Figure 6. Hydrophobicity of the P domain modulates Pab1 demixing in vitro and in vivo, and alters yeast growth during stress

A, DLS temperature ramp experiments of listed P domain mutant constructs in Pab1 background, with Pab1 and Pab1ΔP, all at pH 6.4. B, Correlation between compaction of the P domain (R_g, Fig. 5) and T_demix at pH 6.4 (Table S1). C, Altering the hydrophobicity of the P domain shifts the phase boundary. D, In vivo variation in Pab1 demixing between P-domain mutants assess by anti-Pab1 western blot. T(otal), S(oluble) and P(ellet) lanes are shown for yeast treated as indicated. RNase A was added to to lysates before fractionation at 20,000g. Total protein loading control and replicate in Fig. S5. E, Comparison between in vitro T_demix of Pab1 at pH 6.4 and in vivo pellet fractions after stress as in D from two biological replicates. F, Colony formation assay of yeast strains containing mutations in the P domain. Plates were incubated at 30 and 40°C for 4 days. Columns are 10-fold dilutions. G, Comparison between in vivo pelleting of Pab1 and yeast strain growth at 40°C. H, Colony formation assay of yeast strains when challenged with energy depletion (4.2 mM 2-deoxyglucose and 0.42 μM antimycin A) grown at room temperature for 5 days (Fig. S6).

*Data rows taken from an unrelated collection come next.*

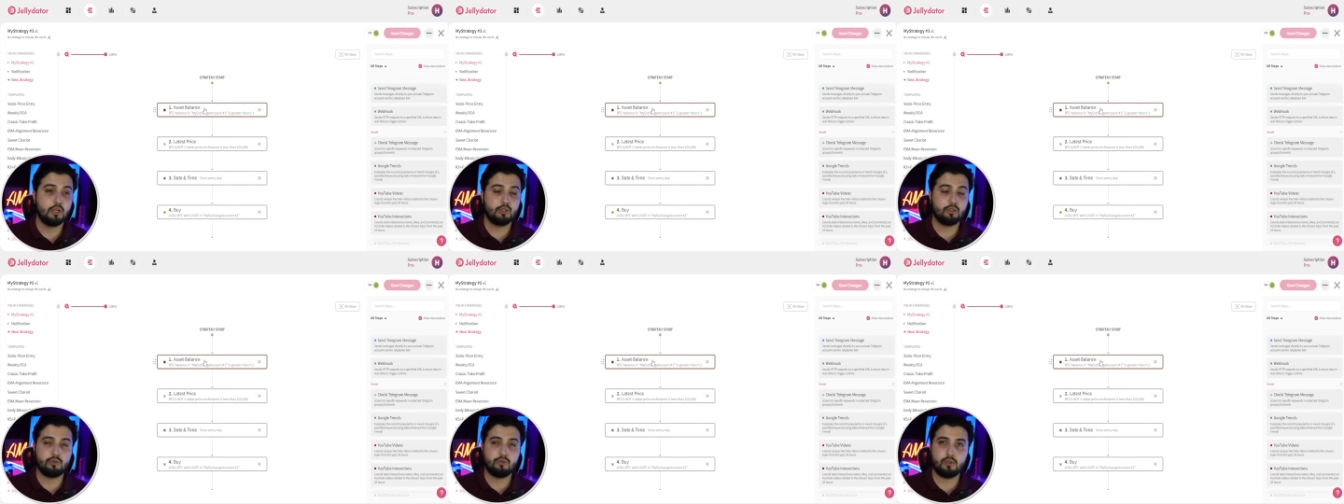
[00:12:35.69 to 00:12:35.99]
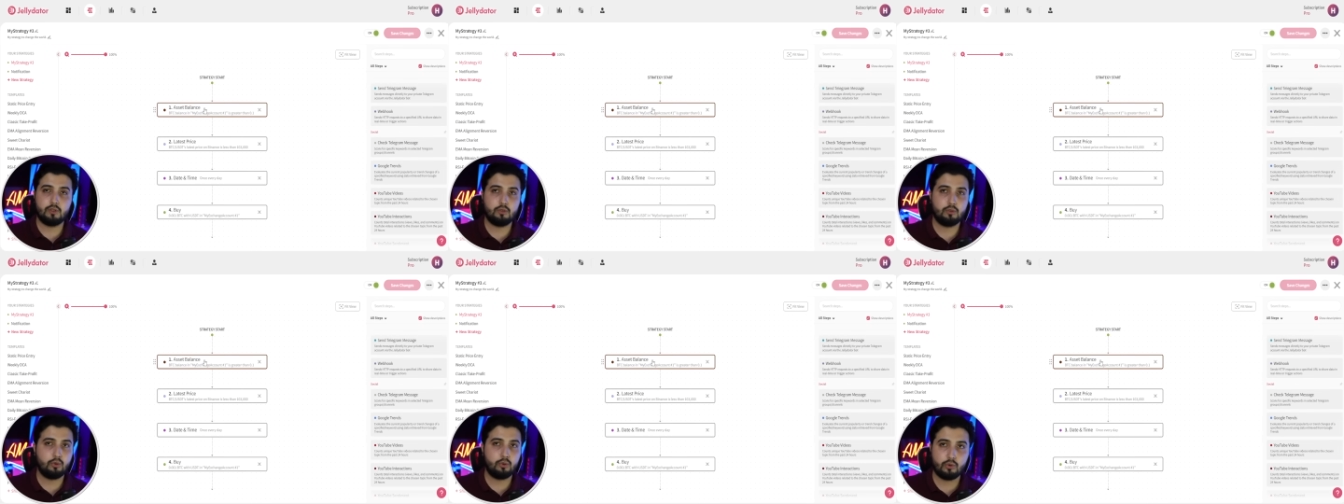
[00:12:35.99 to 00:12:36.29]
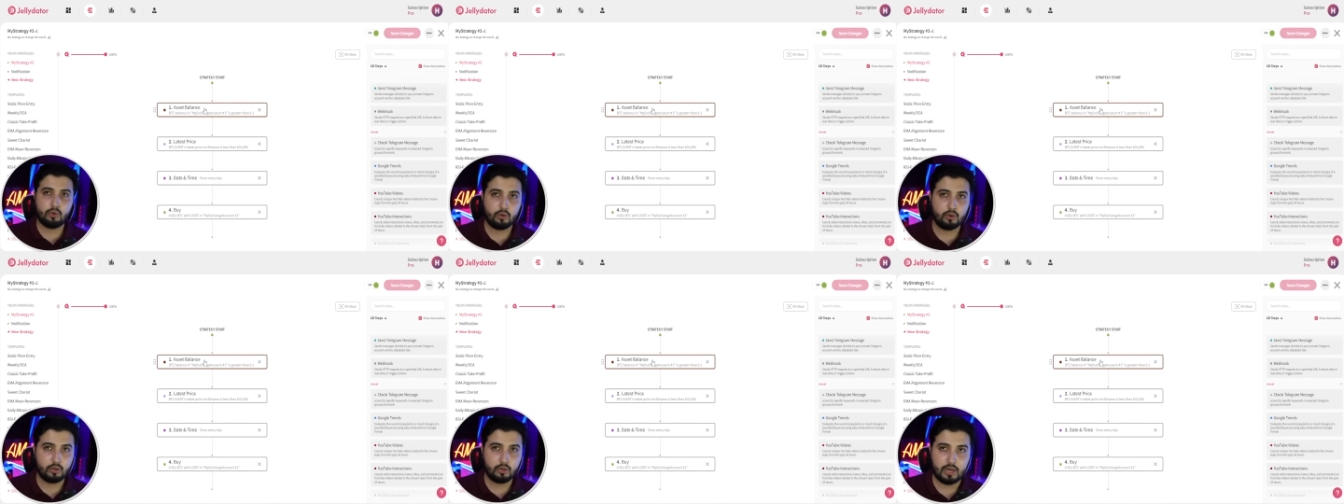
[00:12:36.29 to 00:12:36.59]
you will no
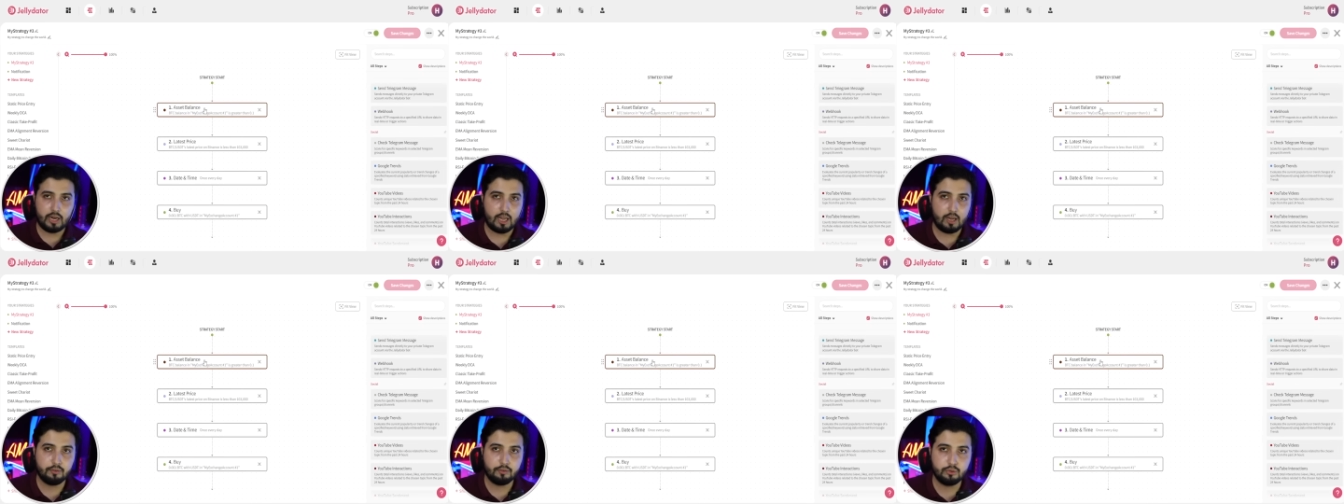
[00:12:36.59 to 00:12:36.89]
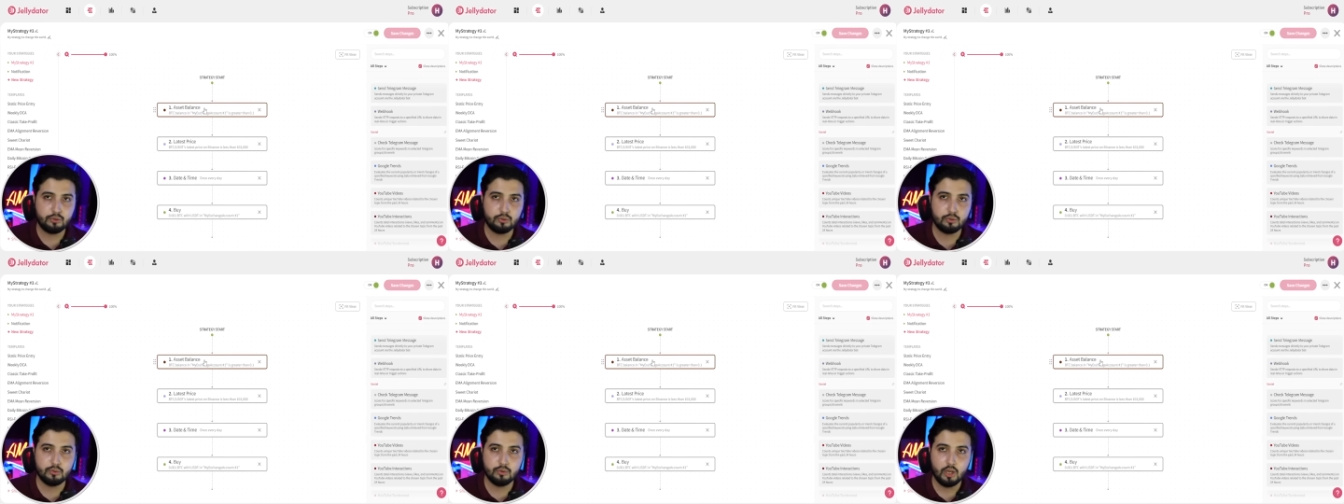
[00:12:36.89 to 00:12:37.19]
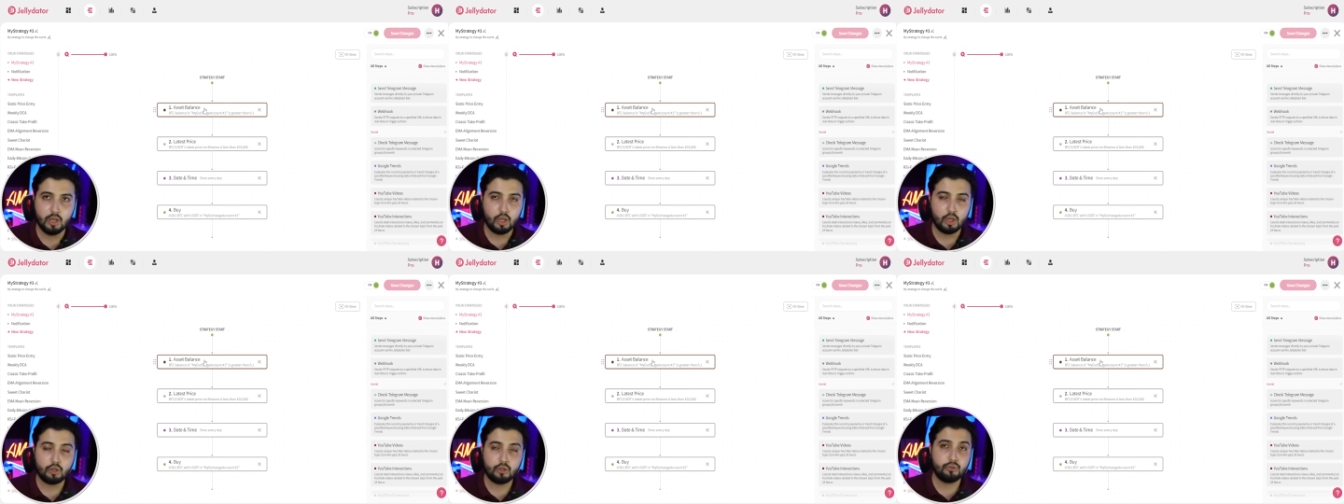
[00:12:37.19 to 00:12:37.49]
longer have to
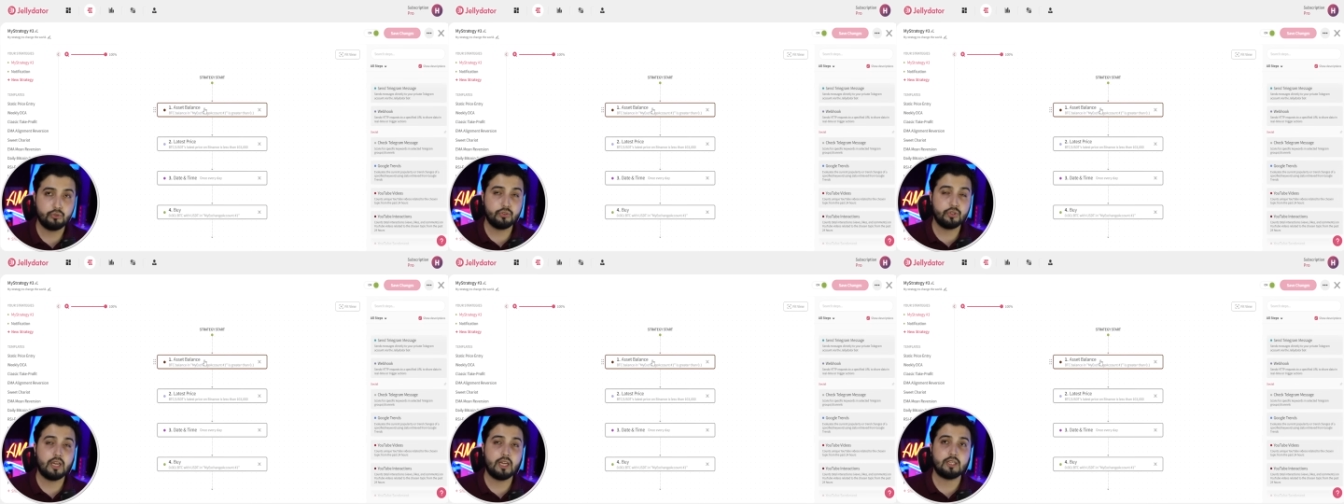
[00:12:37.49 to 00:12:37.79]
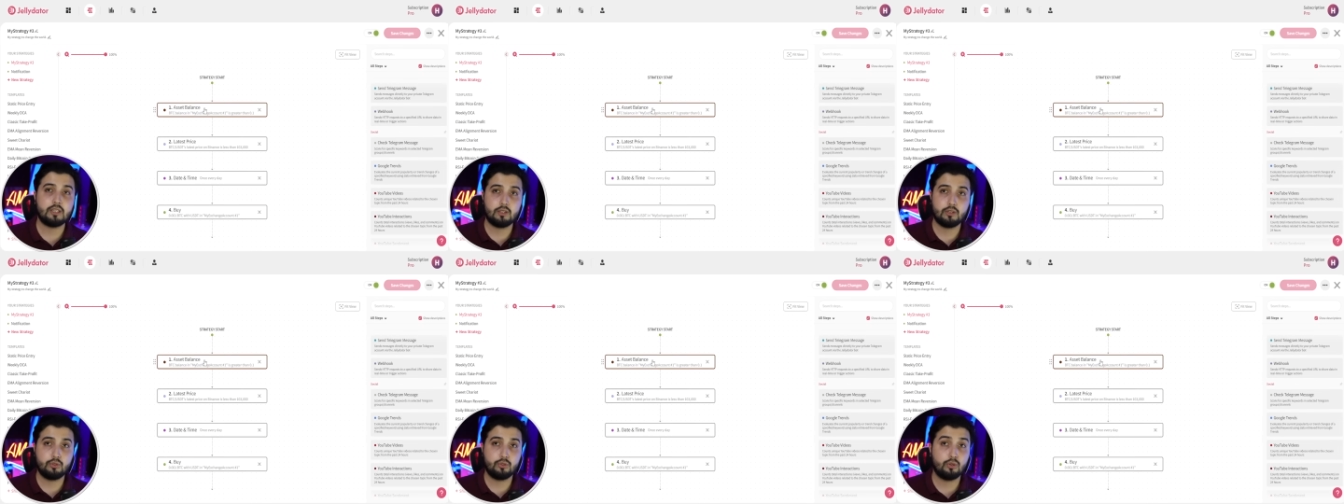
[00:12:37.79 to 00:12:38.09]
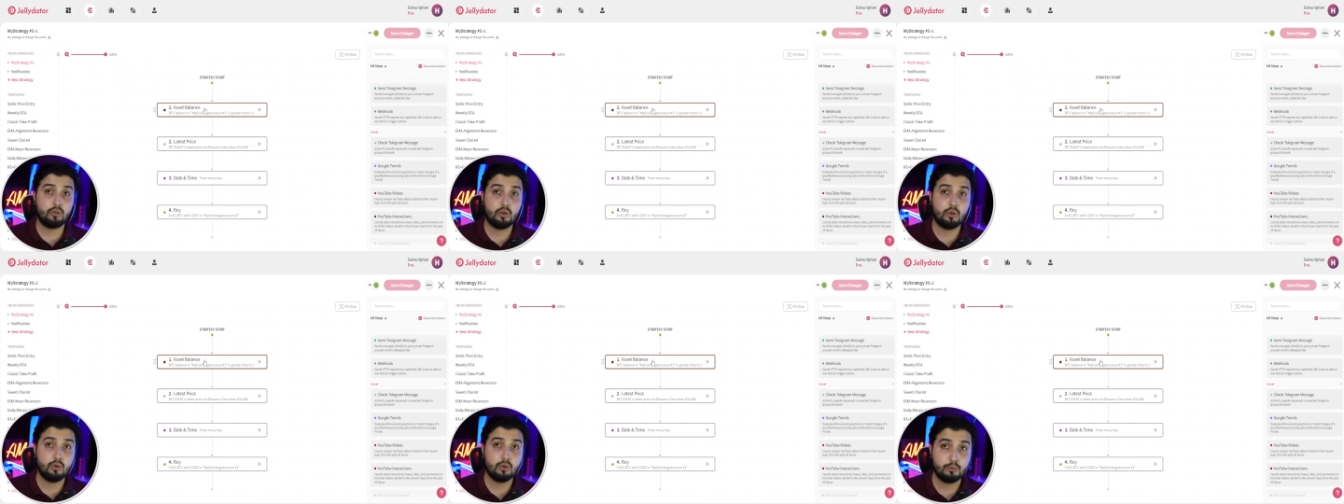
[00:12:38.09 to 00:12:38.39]
create
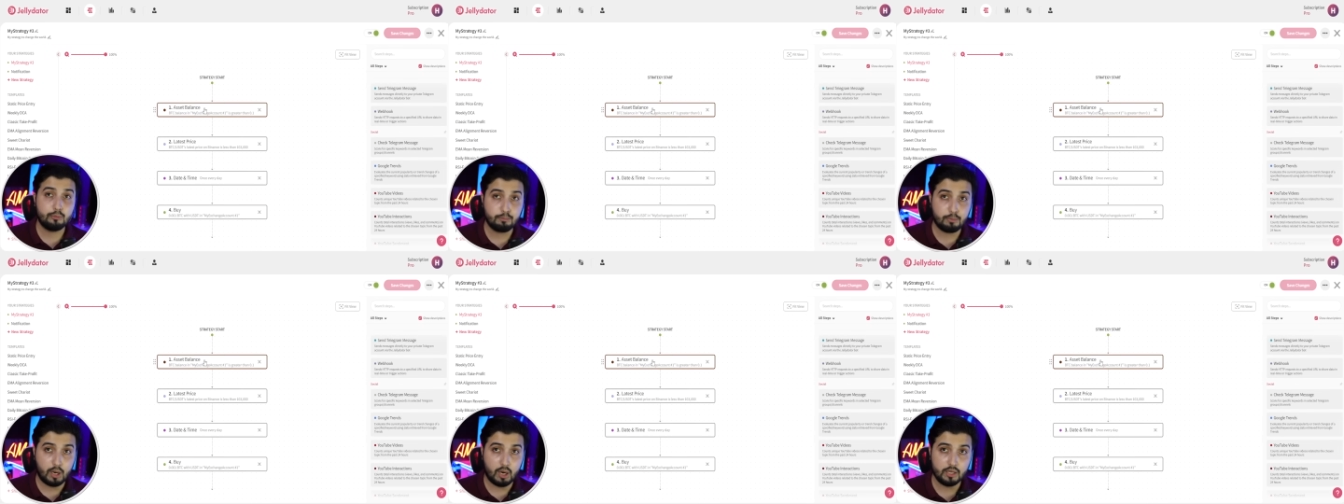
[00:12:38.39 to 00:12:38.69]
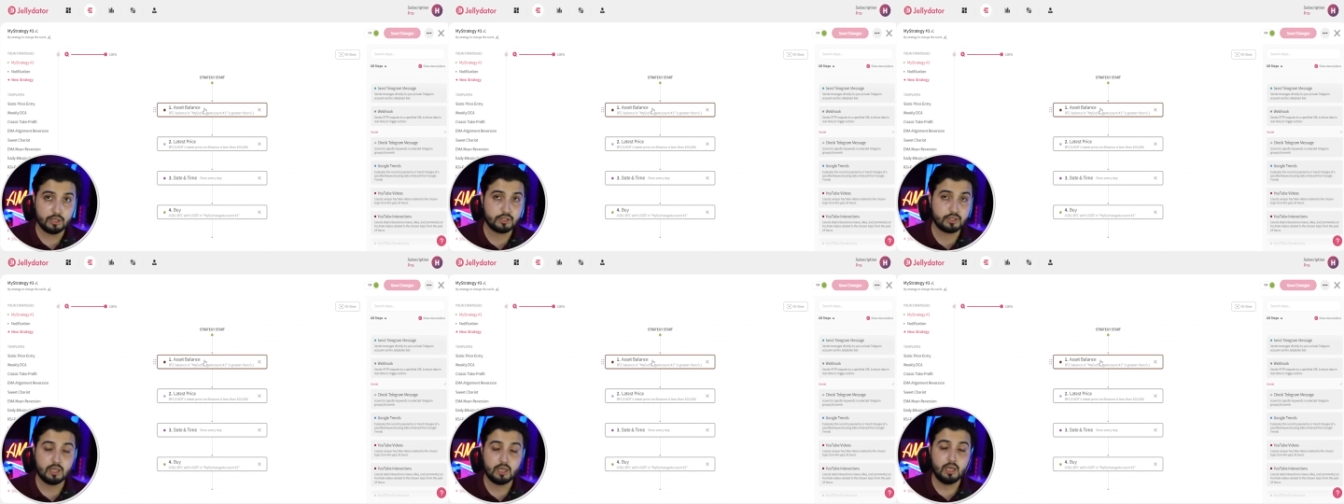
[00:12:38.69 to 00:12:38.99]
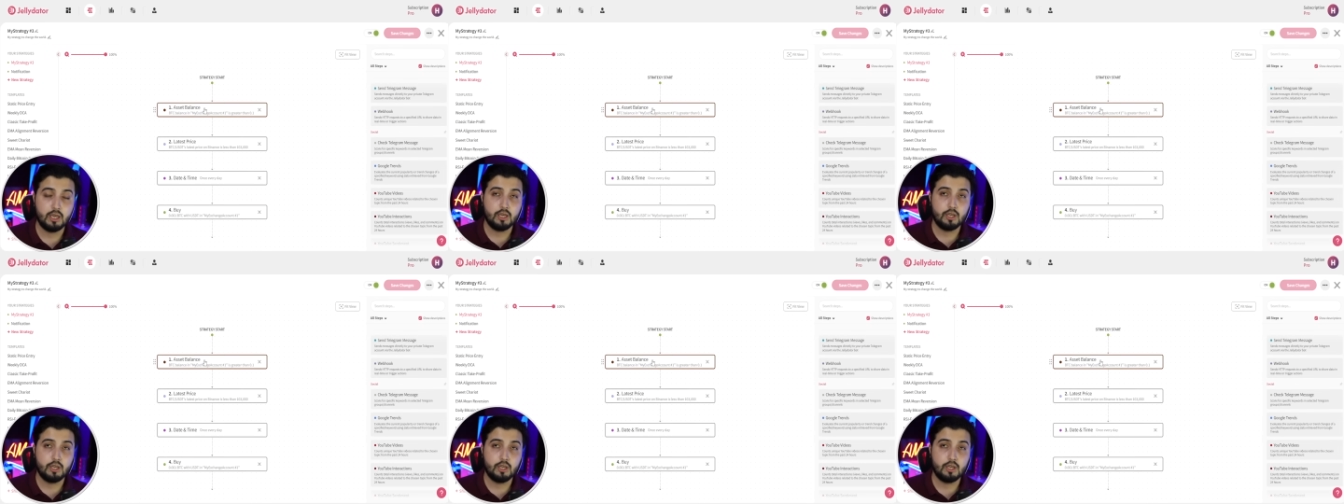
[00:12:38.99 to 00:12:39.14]
your own bots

Figure 7. Model for poly(A)-binding protein stress-triggered phase separation

Under non-stress conditions, poly(A)-binding protein (Pab1) is bound to RNA. Either directly through thermal shock, or indirectly through a stress-induced cytosolic pH drop, stress triggers RNA release and phase separation by Pab1. Phase separation is mediated by electrostatic interactions between RNA-binding regions which compete with RNA binding. Hydrophobic residues in Pab1’s low-complexity region, intramolecularly engaged in the monomer, form intermolecular interactions which promote the phase-separated state at reduced temperatures. Under conditions of severe stress, Pab1 and other quinary assemblies are localized to stress granules in a separate cell-biological process.